SOURCE MATERIAL

- - -

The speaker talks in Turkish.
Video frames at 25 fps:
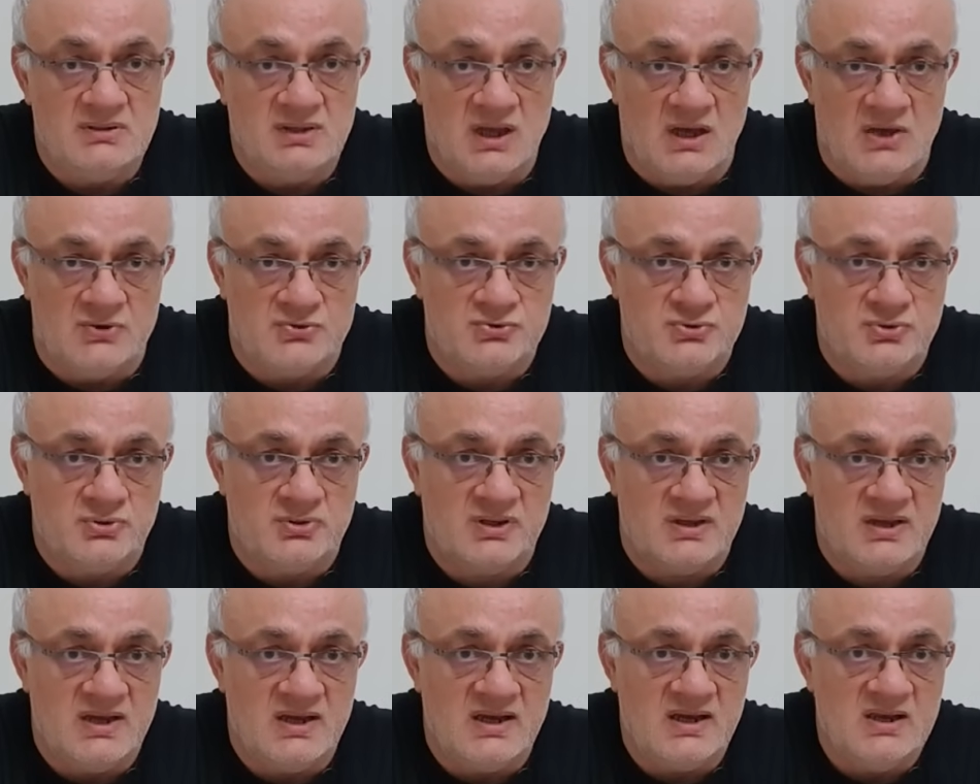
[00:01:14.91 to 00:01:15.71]
Daha
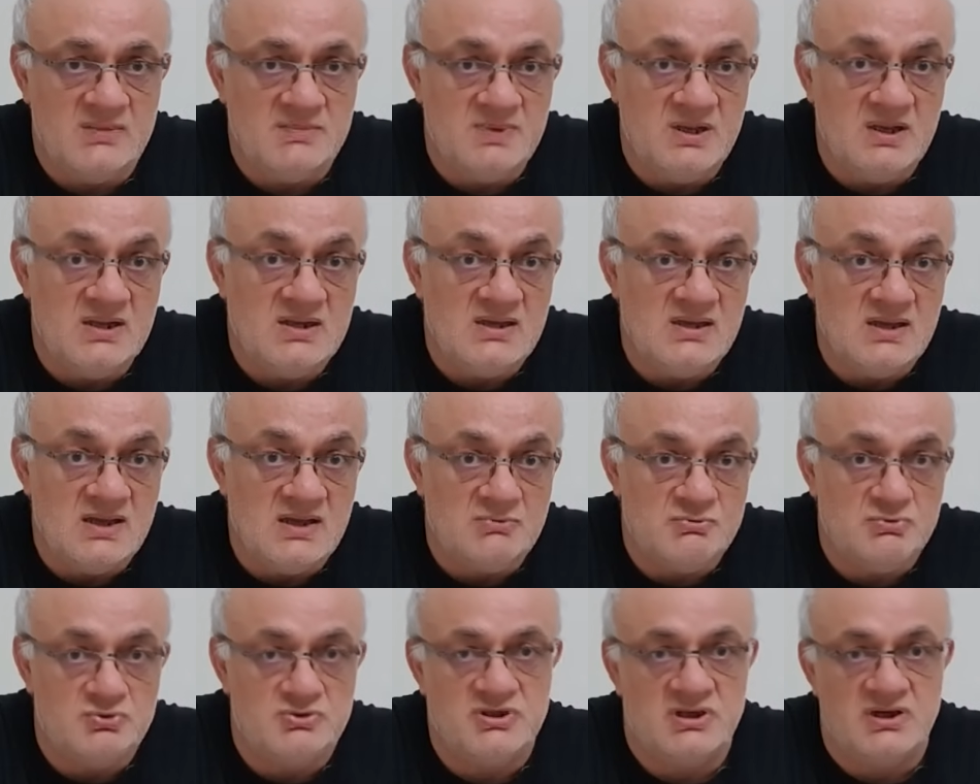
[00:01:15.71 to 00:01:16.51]
çok genel bilgiler
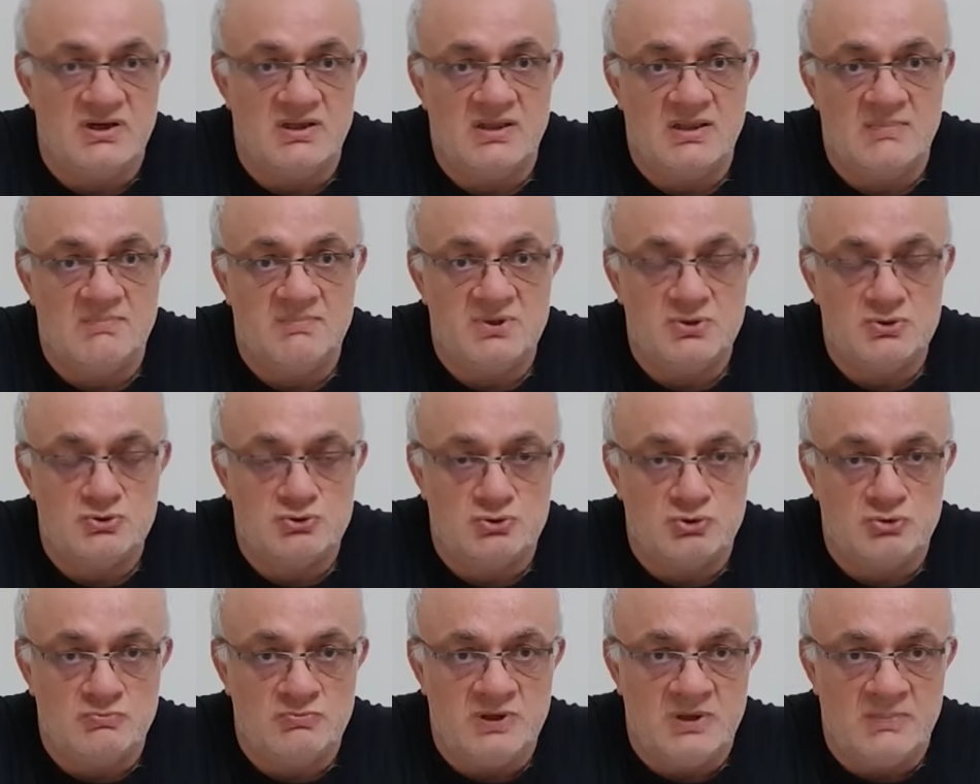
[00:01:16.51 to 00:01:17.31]
üzerinden bir
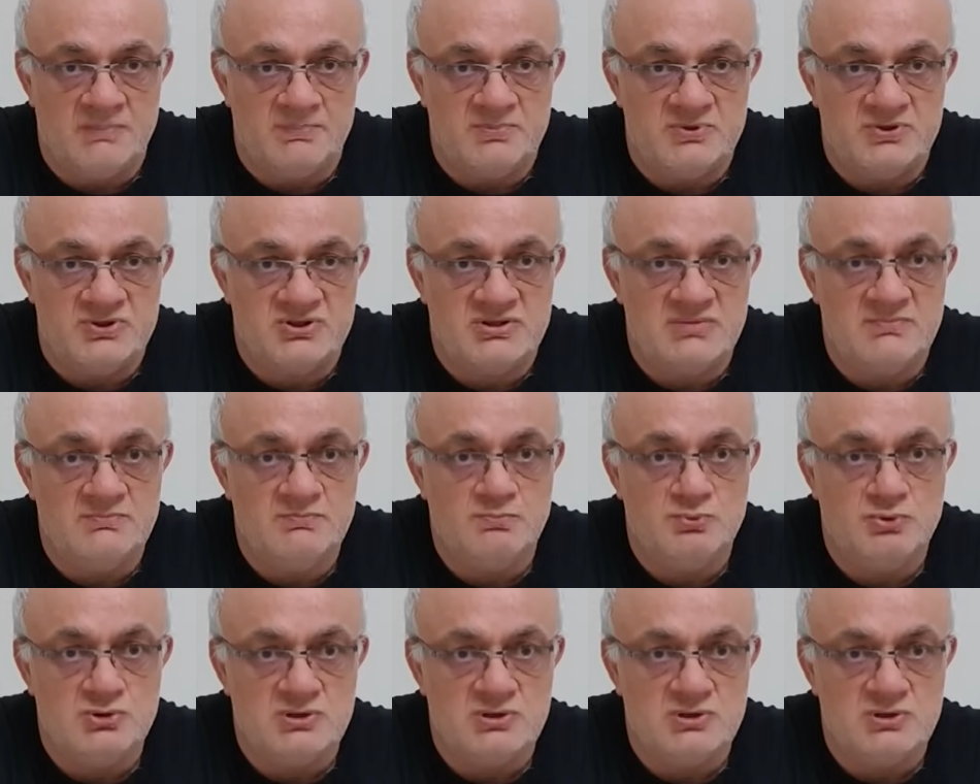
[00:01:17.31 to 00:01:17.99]
sunum yapmıştım.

- - -

AIM OF THE TASK
Could you set down, exactly as written, every line from the one with "[00:01:14.91 to 00:01:15.71]" to the end of the data, both ends included? Leave out the pictures.

ANSWER TO THE EXERCISE
[00:01:14.91 to 00:01:15.71]
Daha
[00:01:15.71 to 00:01:16.51]
çok genel bilgiler
[00:01:16.51 to 00:01:17.31]
üzerinden bir
[00:01:17.31 to 00:01:17.99]
sunum yapmıştım.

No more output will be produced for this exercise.